Please print exactly the lines from the line containing "[0:32.43-0:32.93]" through the end of the data, no more, and keep pictures out of the copy.
[DATA SECTION Boundary: Start]
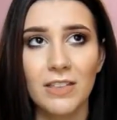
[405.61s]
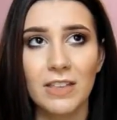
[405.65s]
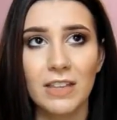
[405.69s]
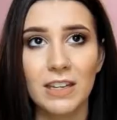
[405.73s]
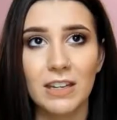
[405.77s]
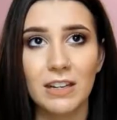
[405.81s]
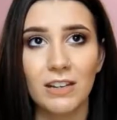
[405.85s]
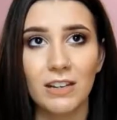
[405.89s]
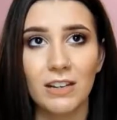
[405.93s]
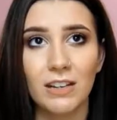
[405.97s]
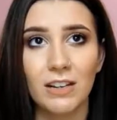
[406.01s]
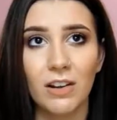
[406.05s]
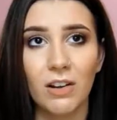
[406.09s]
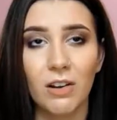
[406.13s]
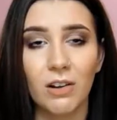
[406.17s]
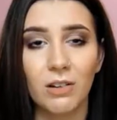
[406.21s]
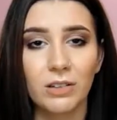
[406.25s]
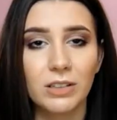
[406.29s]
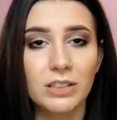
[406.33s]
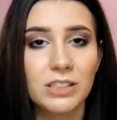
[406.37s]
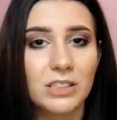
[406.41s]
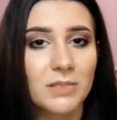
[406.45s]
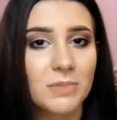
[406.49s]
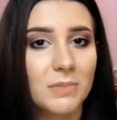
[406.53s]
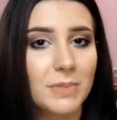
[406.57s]
then
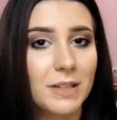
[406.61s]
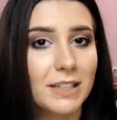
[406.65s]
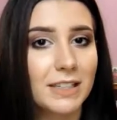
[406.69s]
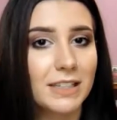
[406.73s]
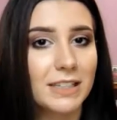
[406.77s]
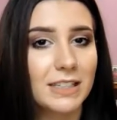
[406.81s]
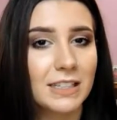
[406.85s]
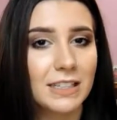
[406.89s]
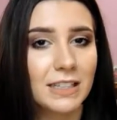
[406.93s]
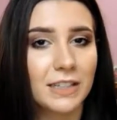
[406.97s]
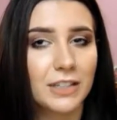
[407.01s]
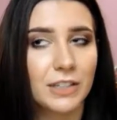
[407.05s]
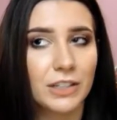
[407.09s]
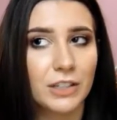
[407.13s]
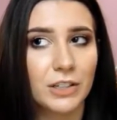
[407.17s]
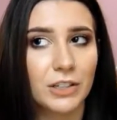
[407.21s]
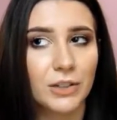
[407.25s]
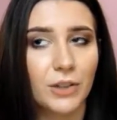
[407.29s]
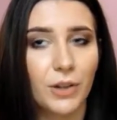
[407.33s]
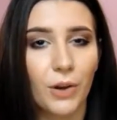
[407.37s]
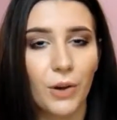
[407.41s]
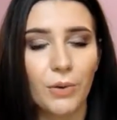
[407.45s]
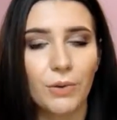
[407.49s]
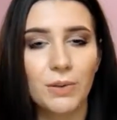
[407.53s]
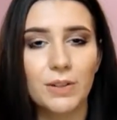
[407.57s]
ultimately
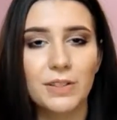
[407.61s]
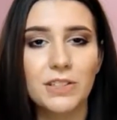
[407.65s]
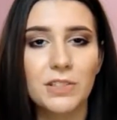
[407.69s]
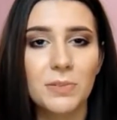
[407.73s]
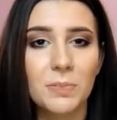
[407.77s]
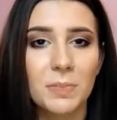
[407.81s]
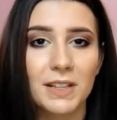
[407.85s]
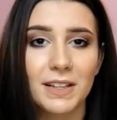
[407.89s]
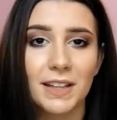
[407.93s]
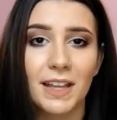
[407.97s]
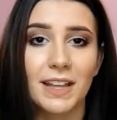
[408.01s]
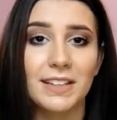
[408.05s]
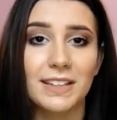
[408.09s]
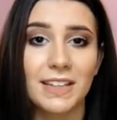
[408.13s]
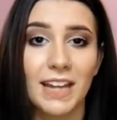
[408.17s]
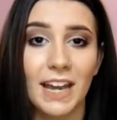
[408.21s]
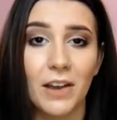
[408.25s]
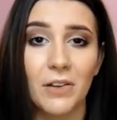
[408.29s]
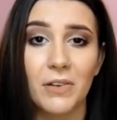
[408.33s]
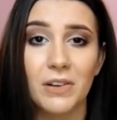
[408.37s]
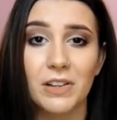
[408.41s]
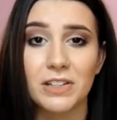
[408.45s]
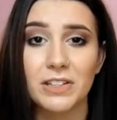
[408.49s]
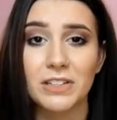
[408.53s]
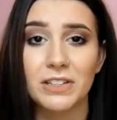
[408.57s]
you're going to be let
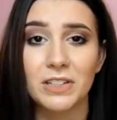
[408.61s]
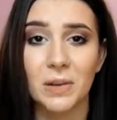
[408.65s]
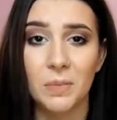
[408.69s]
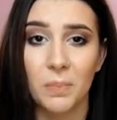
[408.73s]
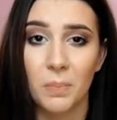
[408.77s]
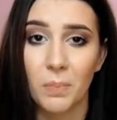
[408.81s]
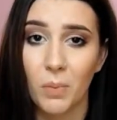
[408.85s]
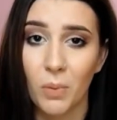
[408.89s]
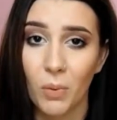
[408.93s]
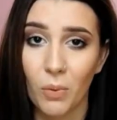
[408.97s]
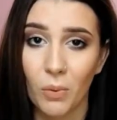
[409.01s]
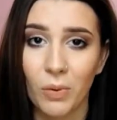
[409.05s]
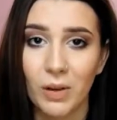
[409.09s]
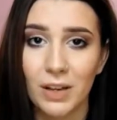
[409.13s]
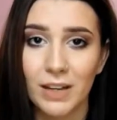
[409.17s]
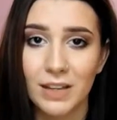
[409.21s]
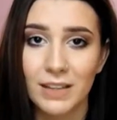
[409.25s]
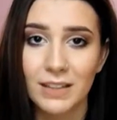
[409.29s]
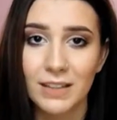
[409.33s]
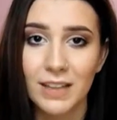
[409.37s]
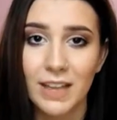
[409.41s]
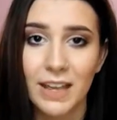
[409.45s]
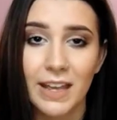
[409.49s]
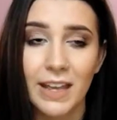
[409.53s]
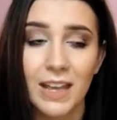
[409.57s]
down at some
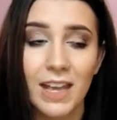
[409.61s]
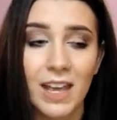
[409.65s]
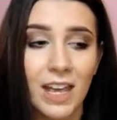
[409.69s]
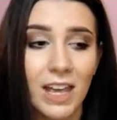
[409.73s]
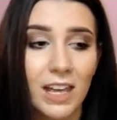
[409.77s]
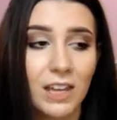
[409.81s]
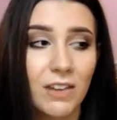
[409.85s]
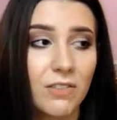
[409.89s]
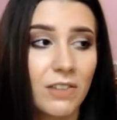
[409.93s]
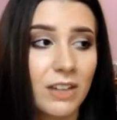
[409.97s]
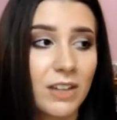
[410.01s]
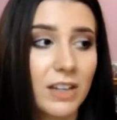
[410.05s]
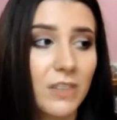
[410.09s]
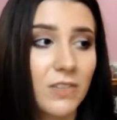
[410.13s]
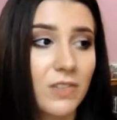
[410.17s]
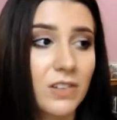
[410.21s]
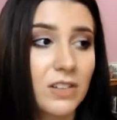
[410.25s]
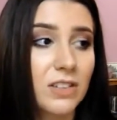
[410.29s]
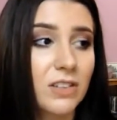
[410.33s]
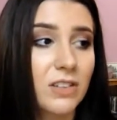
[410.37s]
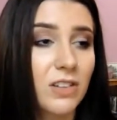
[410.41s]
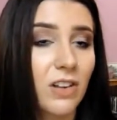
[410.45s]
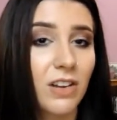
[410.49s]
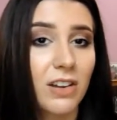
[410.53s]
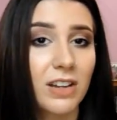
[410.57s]
point. Even if
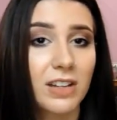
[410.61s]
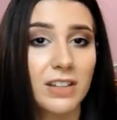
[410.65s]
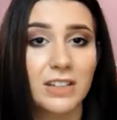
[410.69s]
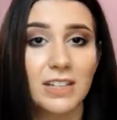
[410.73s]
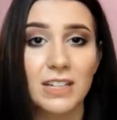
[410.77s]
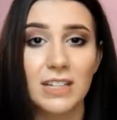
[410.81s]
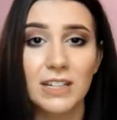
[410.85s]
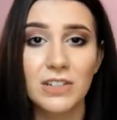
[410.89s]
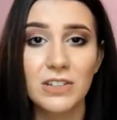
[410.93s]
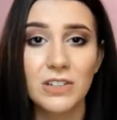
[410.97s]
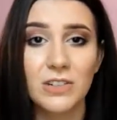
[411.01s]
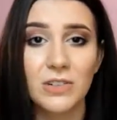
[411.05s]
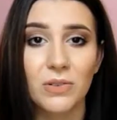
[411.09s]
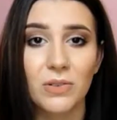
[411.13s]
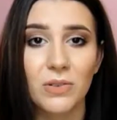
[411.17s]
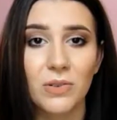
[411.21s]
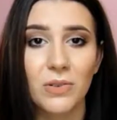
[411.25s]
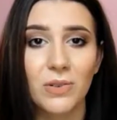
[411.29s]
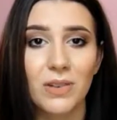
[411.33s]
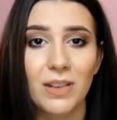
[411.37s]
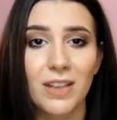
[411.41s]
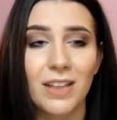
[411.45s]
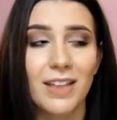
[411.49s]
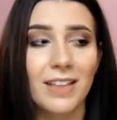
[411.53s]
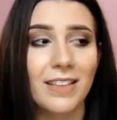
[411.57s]
it's not
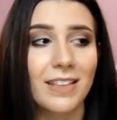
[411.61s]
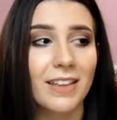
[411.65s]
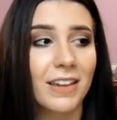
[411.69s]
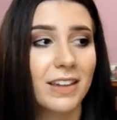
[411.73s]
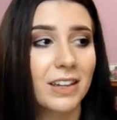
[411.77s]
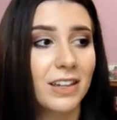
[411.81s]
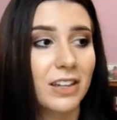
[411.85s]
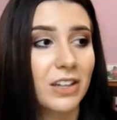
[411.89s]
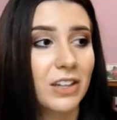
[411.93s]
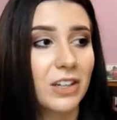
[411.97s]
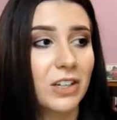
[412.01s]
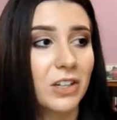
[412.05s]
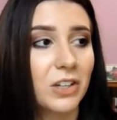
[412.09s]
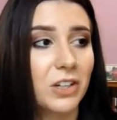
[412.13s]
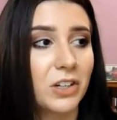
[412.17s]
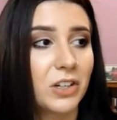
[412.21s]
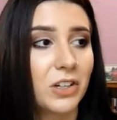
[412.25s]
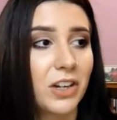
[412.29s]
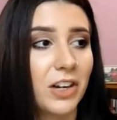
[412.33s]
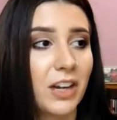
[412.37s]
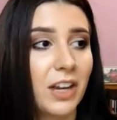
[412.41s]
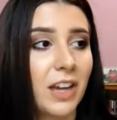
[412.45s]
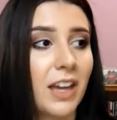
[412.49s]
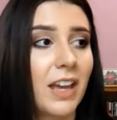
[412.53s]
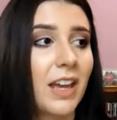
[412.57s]
intentional, like
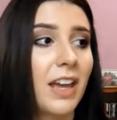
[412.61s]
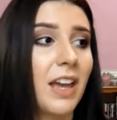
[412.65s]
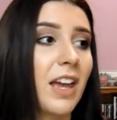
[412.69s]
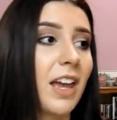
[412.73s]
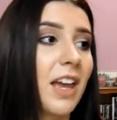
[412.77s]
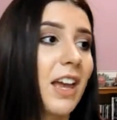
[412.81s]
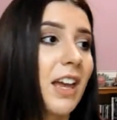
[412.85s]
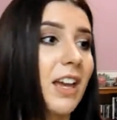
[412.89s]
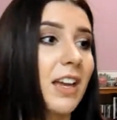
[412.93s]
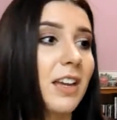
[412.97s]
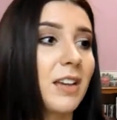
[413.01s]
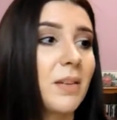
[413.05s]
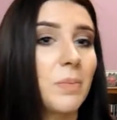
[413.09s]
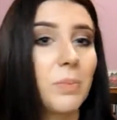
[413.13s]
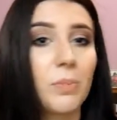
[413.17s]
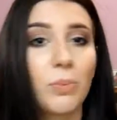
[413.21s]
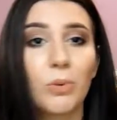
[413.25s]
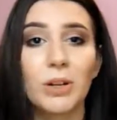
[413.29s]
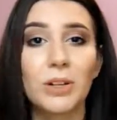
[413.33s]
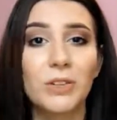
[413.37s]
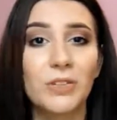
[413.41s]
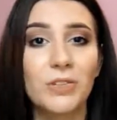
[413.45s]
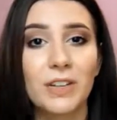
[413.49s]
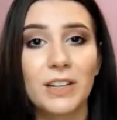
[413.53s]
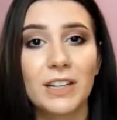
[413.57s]
your
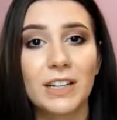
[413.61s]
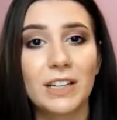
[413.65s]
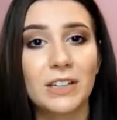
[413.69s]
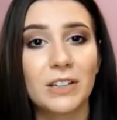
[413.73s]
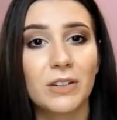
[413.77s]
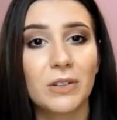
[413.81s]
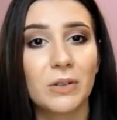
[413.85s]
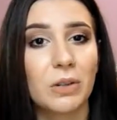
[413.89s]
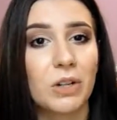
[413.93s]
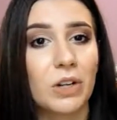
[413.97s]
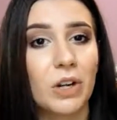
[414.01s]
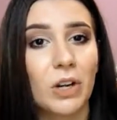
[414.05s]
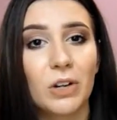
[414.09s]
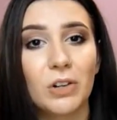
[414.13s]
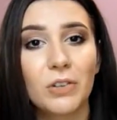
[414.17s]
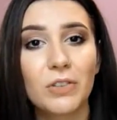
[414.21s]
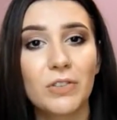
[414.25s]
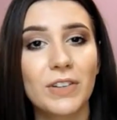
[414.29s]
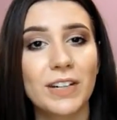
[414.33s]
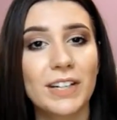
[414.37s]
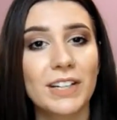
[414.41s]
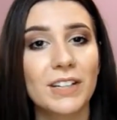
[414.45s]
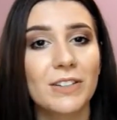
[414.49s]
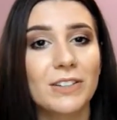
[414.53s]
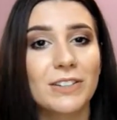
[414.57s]
boyfriend or
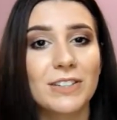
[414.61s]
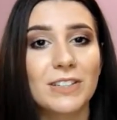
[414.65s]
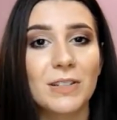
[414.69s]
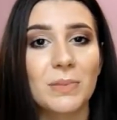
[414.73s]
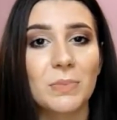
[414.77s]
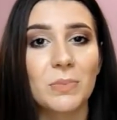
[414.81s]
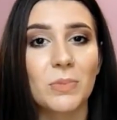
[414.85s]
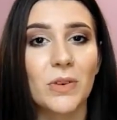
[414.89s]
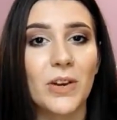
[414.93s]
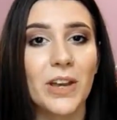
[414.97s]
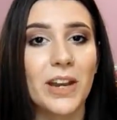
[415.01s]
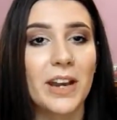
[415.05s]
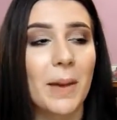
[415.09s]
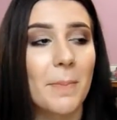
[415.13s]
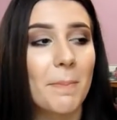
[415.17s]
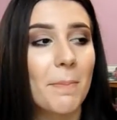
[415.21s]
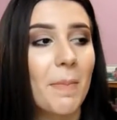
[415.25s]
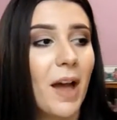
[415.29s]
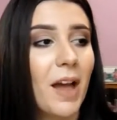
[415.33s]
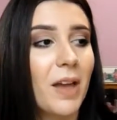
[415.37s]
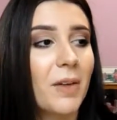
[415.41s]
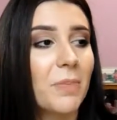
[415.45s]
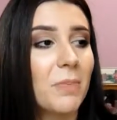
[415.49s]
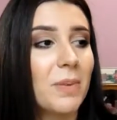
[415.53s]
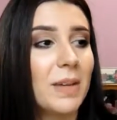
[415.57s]
girlfriend or someone
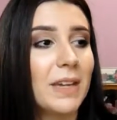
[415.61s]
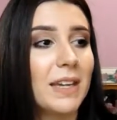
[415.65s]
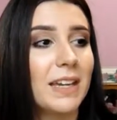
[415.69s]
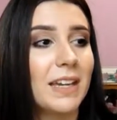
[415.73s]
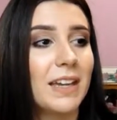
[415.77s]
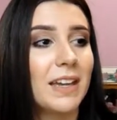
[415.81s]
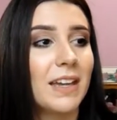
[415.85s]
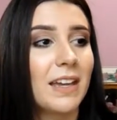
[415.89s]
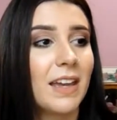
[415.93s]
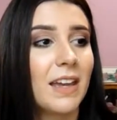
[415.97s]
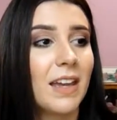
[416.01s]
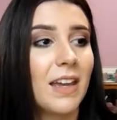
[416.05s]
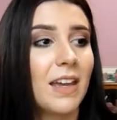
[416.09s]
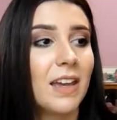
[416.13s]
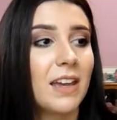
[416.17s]
might be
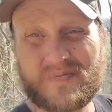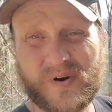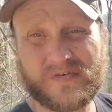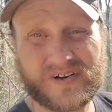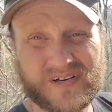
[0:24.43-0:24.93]

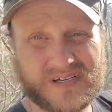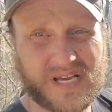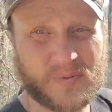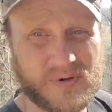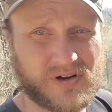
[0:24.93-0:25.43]
perfect
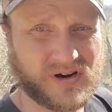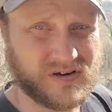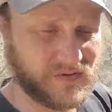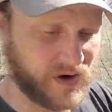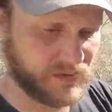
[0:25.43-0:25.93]
example here on
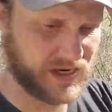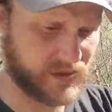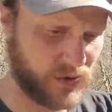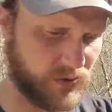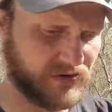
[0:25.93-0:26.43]
the farm
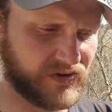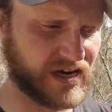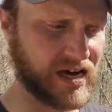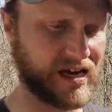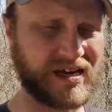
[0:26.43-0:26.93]
guys what we've
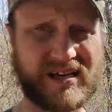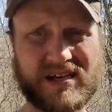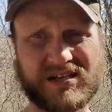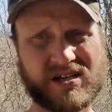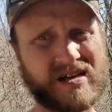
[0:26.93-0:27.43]
got
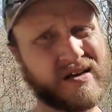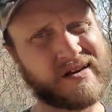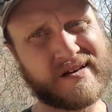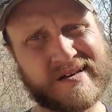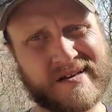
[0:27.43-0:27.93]
is
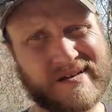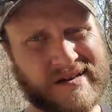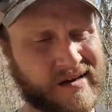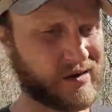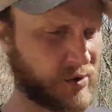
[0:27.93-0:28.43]

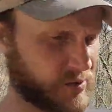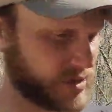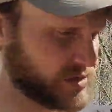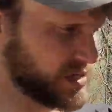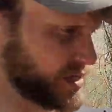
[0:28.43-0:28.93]
we're
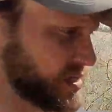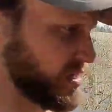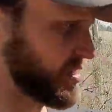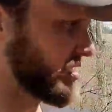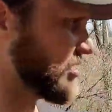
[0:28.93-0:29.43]
building
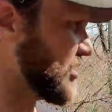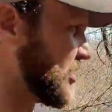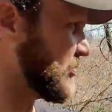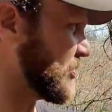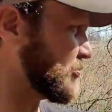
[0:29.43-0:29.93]

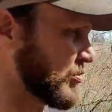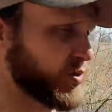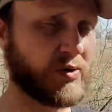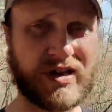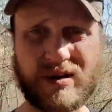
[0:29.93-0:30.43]
um,
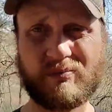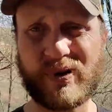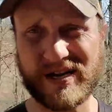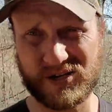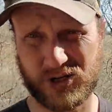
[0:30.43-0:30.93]
promoting a
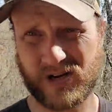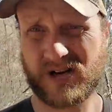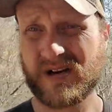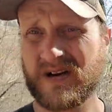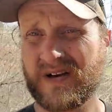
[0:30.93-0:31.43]
bench
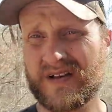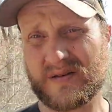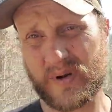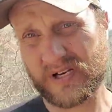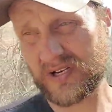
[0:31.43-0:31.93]

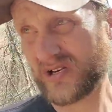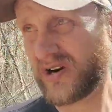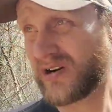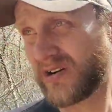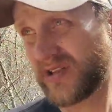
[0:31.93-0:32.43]
the benches
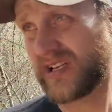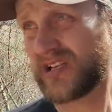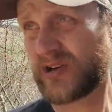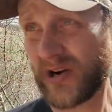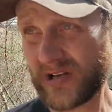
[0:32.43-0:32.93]
are or
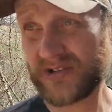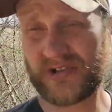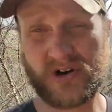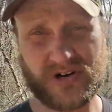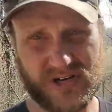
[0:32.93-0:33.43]
the trail
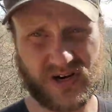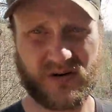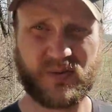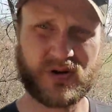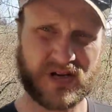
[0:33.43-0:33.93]
is already
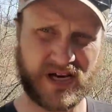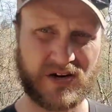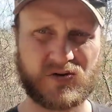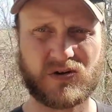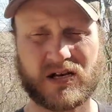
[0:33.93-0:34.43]
here per the
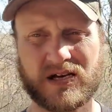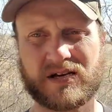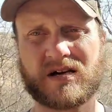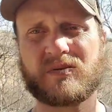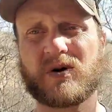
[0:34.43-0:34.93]
contour
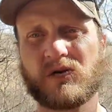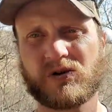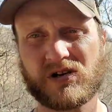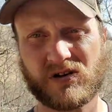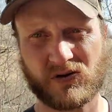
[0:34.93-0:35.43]
line but
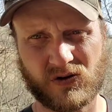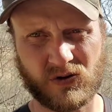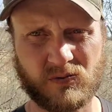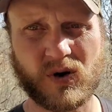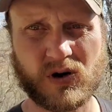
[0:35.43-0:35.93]
when you
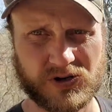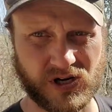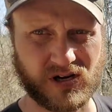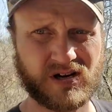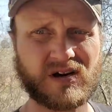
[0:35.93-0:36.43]
go to mulch
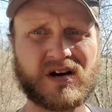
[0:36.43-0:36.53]
it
[DATA SECTION Boundary: End]
▶ **RESULT OF THE EXERCISE**:
[0:32.43-0:32.93]
are or
[0:32.93-0:33.43]
the trail
[0:33.43-0:33.93]
is already
[0:33.93-0:34.43]
here per the
[0:34.43-0:34.93]
contour
[0:34.93-0:35.43]
line but
[0:35.43-0:35.93]
when you
[0:35.93-0:36.43]
go to mulch
[0:36.43-0:36.53]
it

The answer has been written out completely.